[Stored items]
BEGIN

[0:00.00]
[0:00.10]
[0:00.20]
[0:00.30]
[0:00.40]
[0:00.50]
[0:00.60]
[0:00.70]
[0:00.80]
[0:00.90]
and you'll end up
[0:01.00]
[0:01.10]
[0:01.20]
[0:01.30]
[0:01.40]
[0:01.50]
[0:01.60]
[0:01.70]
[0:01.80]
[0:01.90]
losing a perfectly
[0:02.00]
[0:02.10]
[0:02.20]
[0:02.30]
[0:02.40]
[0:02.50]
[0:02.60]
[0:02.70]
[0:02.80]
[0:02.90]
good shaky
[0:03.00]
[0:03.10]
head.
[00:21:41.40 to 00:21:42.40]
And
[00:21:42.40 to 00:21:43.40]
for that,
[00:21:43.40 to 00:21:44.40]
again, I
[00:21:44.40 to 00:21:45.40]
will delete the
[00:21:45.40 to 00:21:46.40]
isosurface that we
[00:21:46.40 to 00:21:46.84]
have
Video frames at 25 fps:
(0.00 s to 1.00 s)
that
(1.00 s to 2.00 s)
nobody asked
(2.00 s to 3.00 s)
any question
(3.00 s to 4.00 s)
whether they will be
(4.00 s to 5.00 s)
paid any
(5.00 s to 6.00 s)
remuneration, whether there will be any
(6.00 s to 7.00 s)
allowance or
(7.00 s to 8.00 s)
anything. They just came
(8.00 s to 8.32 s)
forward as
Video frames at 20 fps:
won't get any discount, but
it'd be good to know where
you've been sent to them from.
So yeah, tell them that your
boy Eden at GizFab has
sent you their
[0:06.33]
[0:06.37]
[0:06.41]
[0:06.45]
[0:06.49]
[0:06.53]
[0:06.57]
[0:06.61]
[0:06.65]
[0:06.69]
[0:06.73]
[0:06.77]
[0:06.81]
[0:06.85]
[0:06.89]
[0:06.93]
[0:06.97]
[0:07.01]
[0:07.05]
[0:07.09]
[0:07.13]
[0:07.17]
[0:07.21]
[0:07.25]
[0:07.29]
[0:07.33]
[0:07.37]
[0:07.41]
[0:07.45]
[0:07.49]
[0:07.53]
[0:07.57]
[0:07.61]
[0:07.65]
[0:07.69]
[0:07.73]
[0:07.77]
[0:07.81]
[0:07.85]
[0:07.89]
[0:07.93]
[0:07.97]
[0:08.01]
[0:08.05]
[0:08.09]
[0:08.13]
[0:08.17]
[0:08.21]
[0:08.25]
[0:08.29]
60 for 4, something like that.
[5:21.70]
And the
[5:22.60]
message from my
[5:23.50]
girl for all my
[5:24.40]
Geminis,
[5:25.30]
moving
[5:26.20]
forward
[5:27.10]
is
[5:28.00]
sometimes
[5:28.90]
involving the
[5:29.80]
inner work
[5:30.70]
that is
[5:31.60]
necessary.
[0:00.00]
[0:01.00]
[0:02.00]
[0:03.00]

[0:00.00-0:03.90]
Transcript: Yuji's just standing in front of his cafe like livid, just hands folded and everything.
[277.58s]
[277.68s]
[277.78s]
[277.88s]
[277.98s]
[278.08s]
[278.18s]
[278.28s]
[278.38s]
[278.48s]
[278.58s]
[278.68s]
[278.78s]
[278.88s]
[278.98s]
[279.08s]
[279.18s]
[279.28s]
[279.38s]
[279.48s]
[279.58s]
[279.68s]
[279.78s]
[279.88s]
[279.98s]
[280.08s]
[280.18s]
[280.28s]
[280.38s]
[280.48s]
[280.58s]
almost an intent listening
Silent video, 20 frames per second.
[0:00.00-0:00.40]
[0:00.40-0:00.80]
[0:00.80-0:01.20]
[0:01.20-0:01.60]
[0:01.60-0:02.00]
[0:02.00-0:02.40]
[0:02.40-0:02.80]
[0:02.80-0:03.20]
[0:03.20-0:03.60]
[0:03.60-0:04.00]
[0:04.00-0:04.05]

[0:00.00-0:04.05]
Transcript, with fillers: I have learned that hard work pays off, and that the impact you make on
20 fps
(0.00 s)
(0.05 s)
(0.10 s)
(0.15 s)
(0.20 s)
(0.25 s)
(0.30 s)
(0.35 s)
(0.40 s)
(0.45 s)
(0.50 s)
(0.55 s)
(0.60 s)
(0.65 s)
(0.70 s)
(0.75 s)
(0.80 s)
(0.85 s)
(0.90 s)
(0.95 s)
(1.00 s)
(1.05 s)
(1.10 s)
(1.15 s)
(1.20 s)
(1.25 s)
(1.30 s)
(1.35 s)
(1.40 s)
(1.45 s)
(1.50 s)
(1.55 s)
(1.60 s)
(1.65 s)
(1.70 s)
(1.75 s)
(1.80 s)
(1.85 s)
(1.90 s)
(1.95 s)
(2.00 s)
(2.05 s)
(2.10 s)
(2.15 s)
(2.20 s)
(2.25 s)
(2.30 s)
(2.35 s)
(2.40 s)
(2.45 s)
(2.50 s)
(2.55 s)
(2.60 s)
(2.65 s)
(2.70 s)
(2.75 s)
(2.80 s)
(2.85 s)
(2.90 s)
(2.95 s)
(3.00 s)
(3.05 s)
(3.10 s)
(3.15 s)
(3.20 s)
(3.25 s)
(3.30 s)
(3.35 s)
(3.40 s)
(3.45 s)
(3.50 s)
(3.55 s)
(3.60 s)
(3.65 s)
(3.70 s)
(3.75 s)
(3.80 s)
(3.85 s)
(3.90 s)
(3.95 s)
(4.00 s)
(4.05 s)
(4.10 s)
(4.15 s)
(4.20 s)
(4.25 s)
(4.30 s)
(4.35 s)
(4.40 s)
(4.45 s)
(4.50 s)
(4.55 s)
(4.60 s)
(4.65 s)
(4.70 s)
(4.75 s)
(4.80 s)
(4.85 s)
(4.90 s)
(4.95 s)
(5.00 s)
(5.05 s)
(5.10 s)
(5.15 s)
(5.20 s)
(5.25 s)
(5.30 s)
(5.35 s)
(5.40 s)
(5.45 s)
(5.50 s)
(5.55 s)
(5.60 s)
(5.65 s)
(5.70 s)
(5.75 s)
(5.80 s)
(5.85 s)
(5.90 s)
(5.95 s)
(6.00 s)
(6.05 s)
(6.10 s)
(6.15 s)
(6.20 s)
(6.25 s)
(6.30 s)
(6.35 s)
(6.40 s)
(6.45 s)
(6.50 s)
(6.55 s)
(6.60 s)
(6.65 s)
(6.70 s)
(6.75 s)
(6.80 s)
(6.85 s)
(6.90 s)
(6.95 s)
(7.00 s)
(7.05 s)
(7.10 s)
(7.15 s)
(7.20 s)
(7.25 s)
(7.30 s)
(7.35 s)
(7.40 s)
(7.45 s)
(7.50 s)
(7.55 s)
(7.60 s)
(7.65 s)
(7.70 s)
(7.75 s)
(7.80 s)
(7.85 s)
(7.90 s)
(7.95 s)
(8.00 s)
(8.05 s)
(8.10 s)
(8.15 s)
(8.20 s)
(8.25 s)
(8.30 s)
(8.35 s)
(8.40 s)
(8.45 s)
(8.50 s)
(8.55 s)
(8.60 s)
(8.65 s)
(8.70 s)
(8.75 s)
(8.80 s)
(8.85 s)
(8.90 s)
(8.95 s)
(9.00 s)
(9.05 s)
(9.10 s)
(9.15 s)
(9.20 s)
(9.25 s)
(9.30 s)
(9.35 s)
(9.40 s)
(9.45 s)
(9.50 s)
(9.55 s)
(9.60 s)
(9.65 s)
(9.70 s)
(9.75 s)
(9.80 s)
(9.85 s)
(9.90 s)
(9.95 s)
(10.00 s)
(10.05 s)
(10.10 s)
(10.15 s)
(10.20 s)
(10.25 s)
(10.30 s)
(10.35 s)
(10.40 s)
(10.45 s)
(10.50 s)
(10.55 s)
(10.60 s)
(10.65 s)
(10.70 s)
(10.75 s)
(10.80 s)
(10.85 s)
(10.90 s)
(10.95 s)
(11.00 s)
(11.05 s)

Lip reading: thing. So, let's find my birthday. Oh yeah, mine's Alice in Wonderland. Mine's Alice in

END

● **EXERCISE**:
Whenever a line above includes "Transcript", copy it in full.

● **EXPECTED ANSWER**:
Transcript: Yuji's just standing in front of his cafe like livid, just hands folded and everything.
Transcript, with fillers: I have learned that hard work pays off, and that the impact you make on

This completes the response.